BRIEF:
Every record that follows must be duplicated exactly, with images left out.

GIVEN DATA:
»»
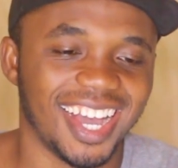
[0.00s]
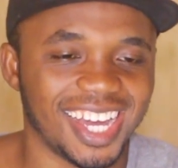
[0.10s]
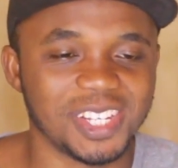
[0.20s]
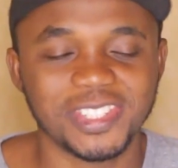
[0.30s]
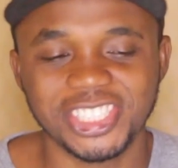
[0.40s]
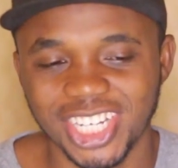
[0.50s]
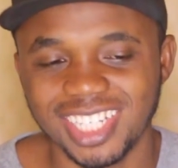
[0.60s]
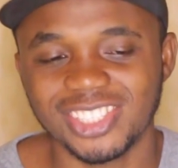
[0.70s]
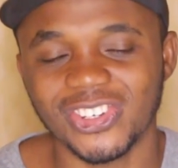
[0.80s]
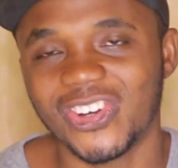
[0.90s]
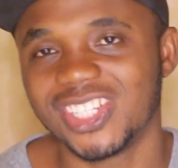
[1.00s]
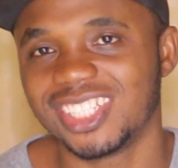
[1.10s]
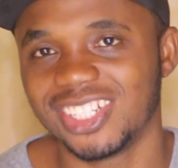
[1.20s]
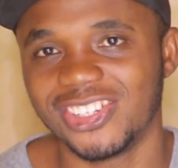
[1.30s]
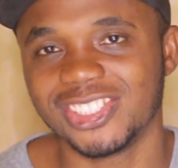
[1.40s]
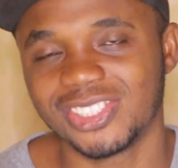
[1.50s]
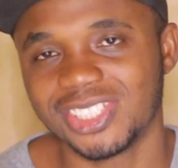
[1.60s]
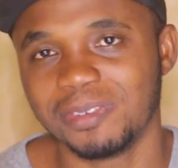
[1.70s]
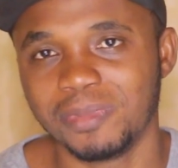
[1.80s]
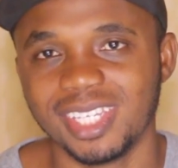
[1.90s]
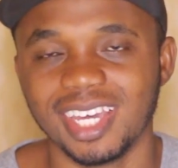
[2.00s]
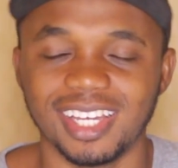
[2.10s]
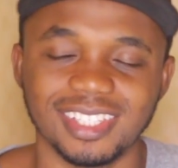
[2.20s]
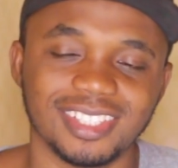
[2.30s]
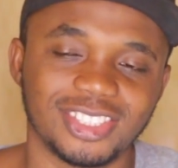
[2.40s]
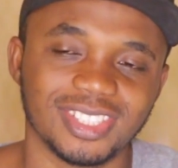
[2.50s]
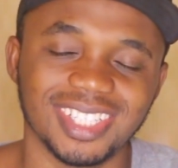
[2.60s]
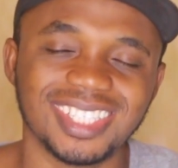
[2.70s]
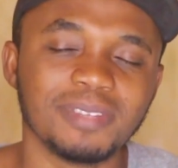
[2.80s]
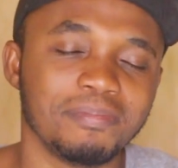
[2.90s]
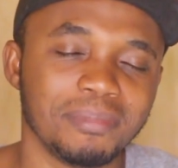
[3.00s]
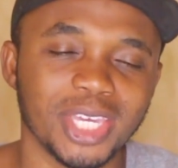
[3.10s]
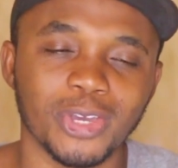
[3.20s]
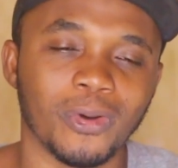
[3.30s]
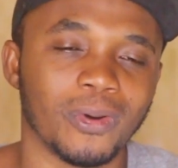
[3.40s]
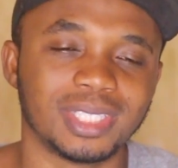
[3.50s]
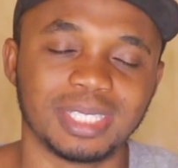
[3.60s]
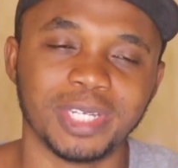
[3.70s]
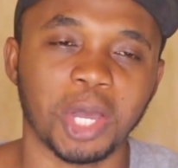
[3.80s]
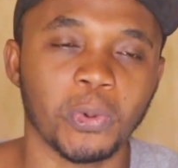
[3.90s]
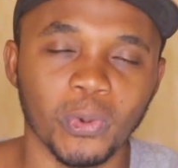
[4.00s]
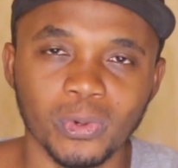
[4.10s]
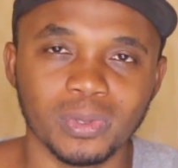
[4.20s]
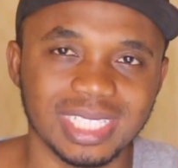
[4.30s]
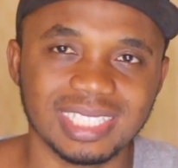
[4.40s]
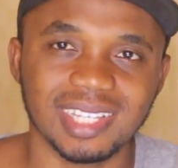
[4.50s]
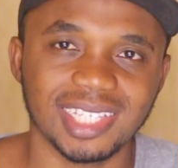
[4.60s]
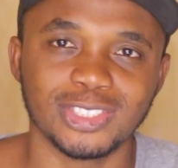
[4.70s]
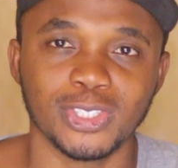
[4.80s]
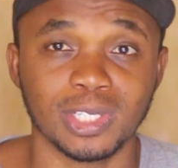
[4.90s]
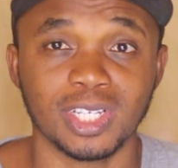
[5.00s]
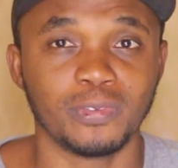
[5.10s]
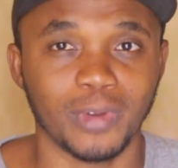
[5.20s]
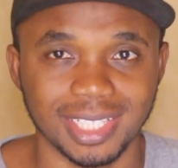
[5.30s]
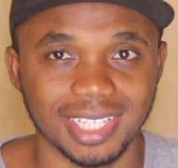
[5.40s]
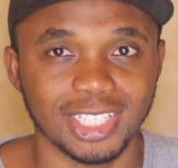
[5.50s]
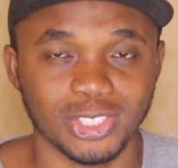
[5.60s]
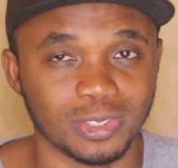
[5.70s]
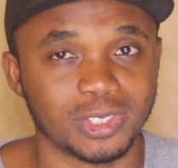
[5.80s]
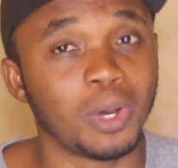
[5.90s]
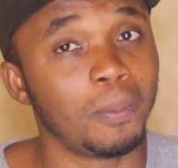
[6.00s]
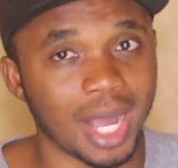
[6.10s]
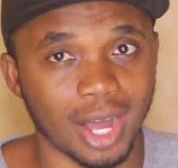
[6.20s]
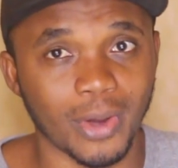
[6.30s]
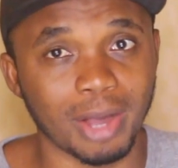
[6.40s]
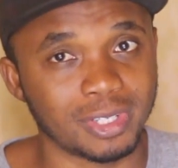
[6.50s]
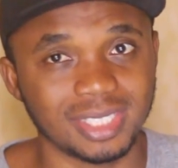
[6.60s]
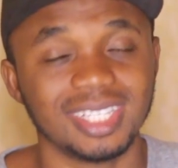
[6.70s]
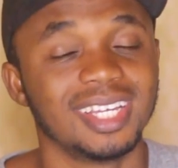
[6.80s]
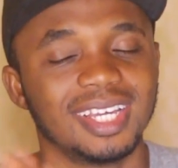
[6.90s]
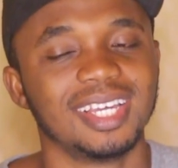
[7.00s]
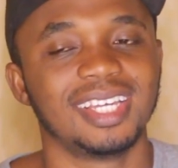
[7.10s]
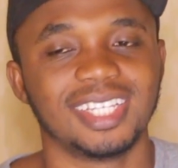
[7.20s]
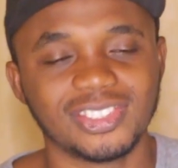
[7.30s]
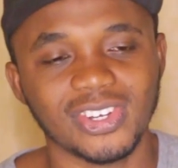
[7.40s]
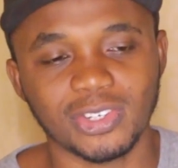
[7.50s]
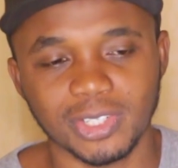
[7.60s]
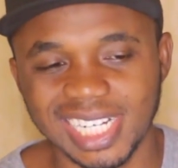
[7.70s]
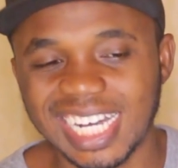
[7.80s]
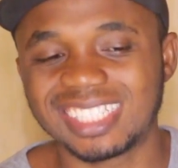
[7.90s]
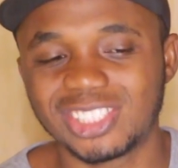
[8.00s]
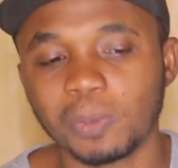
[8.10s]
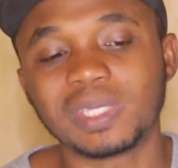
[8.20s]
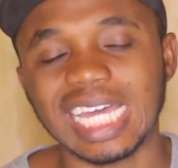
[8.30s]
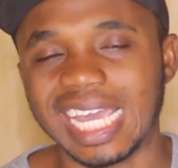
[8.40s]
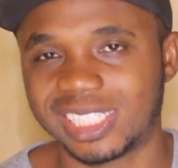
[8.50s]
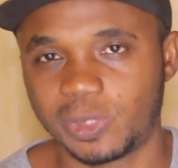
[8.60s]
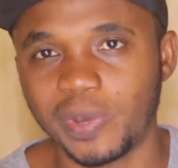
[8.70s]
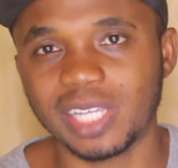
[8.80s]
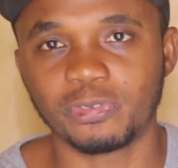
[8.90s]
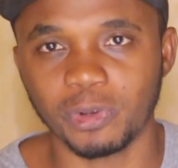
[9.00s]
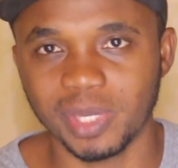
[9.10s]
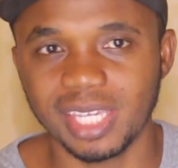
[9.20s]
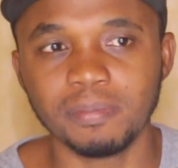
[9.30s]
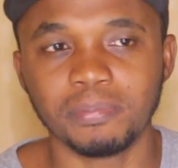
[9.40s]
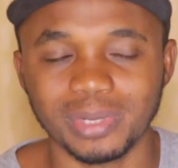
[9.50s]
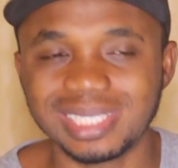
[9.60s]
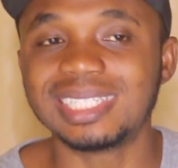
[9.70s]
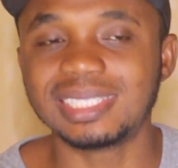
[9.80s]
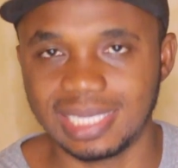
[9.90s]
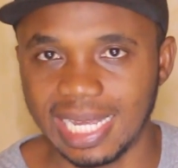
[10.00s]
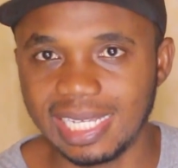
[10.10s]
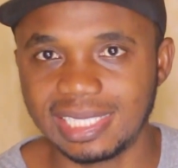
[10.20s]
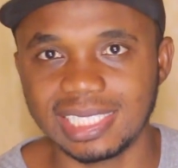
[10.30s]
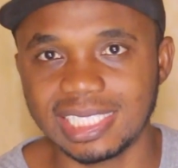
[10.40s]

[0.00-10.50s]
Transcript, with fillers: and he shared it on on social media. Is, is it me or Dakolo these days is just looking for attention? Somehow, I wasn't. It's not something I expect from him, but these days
««
SOLUTION TO THIS PROBLEM:
[0.00s]
[0.10s]
[0.20s]
[0.30s]
[0.40s]
[0.50s]
[0.60s]
[0.70s]
[0.80s]
[0.90s]
[1.00s]
[1.10s]
[1.20s]
[1.30s]
[1.40s]
[1.50s]
[1.60s]
[1.70s]
[1.80s]
[1.90s]
[2.00s]
[2.10s]
[2.20s]
[2.30s]
[2.40s]
[2.50s]
[2.60s]
[2.70s]
[2.80s]
[2.90s]
[3.00s]
[3.10s]
[3.20s]
[3.30s]
[3.40s]
[3.50s]
[3.60s]
[3.70s]
[3.80s]
[3.90s]
[4.00s]
[4.10s]
[4.20s]
[4.30s]
[4.40s]
[4.50s]
[4.60s]
[4.70s]
[4.80s]
[4.90s]
[5.00s]
[5.10s]
[5.20s]
[5.30s]
[5.40s]
[5.50s]
[5.60s]
[5.70s]
[5.80s]
[5.90s]
[6.00s]
[6.10s]
[6.20s]
[6.30s]
[6.40s]
[6.50s]
[6.60s]
[6.70s]
[6.80s]
[6.90s]
[7.00s]
[7.10s]
[7.20s]
[7.30s]
[7.40s]
[7.50s]
[7.60s]
[7.70s]
[7.80s]
[7.90s]
[8.00s]
[8.10s]
[8.20s]
[8.30s]
[8.40s]
[8.50s]
[8.60s]
[8.70s]
[8.80s]
[8.90s]
[9.00s]
[9.10s]
[9.20s]
[9.30s]
[9.40s]
[9.50s]
[9.60s]
[9.70s]
[9.80s]
[9.90s]
[10.00s]
[10.10s]
[10.20s]
[10.30s]
[10.40s]

[0.00-10.50s]
Transcript, with fillers: and he shared it on on social media. Is, is it me or Dakolo these days is just looking for attention? Somehow, I wasn't. It's not something I expect from him, but these days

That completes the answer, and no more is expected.